PDF-Craft increases your document processing efficiency by 300%

Written by

Silas Grey

Updated on:July-09th-2025

In our daily work, we often need to deal with PDF documents, especially scanned books or documents. Today, we have discovered a powerful open source tool PDF-Craft, which can intelligently convert PDF files to Markdown or EPUB format, and has the ability to intelligently identify chapters, comments and references.

Tool Features

Support reading PDF files page by page
Extract text using DocLayout-YOLO combined with a custom algorithm
Smart filtering of headers, footers, footnotes and page numbers
Support cross-page text connection processing
Text recognition using OnnxOCR
Support local GPU acceleration
Optional integration of LLM services for more advanced processing

Environmental requirements

Python 3.10 or above (3.10.16 recommended)
Optional: CUDA environment (for GPU acceleration)

Practical steps

1. Basic Installation

pip install pdf-craft

2. PDF to Markdown conversion practice

This is the most basic function. It does not require calling remote LLM services and can be completed entirely by relying on local computing power. The required model will be downloaded online when it is called for the first time. When encountering illustrations, tables, and formulas in the document, screenshots will be directly inserted into the MarkDown file.

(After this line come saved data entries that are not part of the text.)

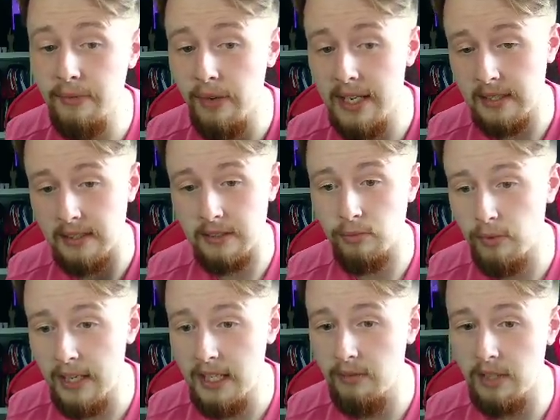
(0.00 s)
rated.
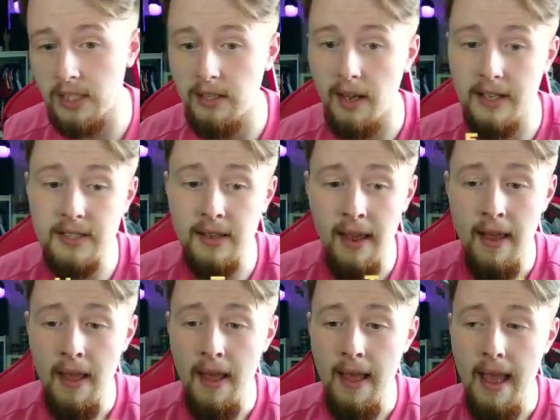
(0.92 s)
Really, really nice.
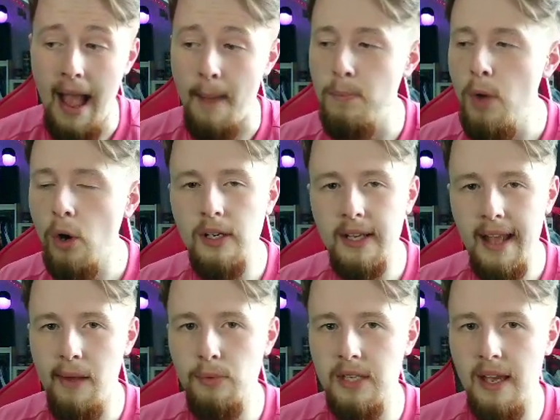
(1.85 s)
I'm not going to
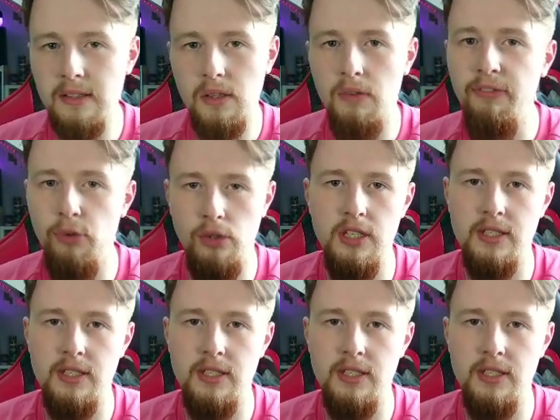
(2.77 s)
count it as our Futties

from  pdf_craft  import  PDFPageExtractor, MarkDownWriter

# Initialize the extractor
extractor = PDFPageExtractor(
    device = "cpu" ,   # Change to "cuda:0" when using GPU
    model_dir_path= "/path/to/model/dir/path" # AI model storage directory  
)

# Start conversion
with  MarkDownWriter(markdown_path,  "images" ,  "utf-8" )  as  md:
    for  block  in  extractor.extract(pdf= "/path/to/pdf/file" ):
        md.write(block)

3. Advanced Practice of Converting PDF to EPUB

This function is more powerful and needs to be used in conjunction with the LLM service.

Step 1: Configure PDF Extractor

from  pdf_craft  import  PDFPageExtractor

extractor = PDFPageExtractor(
    device = "cpu" ,   # Change to "cuda:0" when using GPU
    model_dir_path= "/path/to/model/dir/path"
)

Step 2: Configure LLM service

from  pdf_craft  import  LLM

llm = LLM(
    key= "sk-XXXXX" ,            # the key provided by the LLM vendor
    url= "https://api.deepseek.com" ,   # LLM API address
    model = "deepseek-chat" ,     # model name
    token_encoding= "o200k_base"
)

Step 3: Perform PDF Analysis

from  pdf_craft  import  analyse

analyse(
    llm=llm,
    pdf_page_extractor=pdf_page_extractor,
    pdf_path= "/path/to/pdf/file" ,
    analyzing_dir_path= "/path/to/analysing/dir" ,
    output_dir_path= "/path/to/output/files"
)

Step 4: Generate EPUB File

from  pdf_craft  import  generate_epub_file

generate_epub_file(
    from_dir_path=output_dir_path,
    epub_file_path= "/path/to/output/epub"
)

Operation and maintenance considerations

Model storage management

The required models will be automatically downloaded when running for the first time
It is recommended to pre-download the model and specify a fixed model directory
Note the disk space occupied by the model file

Interrupt recovery mechanism

useanalysing_dir_pathResume directory downloads
Remember to clear or delete the old analysis directory before starting a new task
It is recommended to implement a regular backup mechanism

Performance optimization suggestions

Prioritize CUDA acceleration in environments with GPU
Reasonably plan batch processing tasks to avoid excessive resource usage
Monitor CPU/GPU usage and adjust the number of concurrent connections as appropriate

PDF-Craft is a powerful PDF processing tool, especially suitable for converting scanned books. Through reasonable configuration and use, the efficiency of document processing can be greatly improved. It is recommended to select appropriate functional modules according to specific needs and hardware conditions during actual deployment.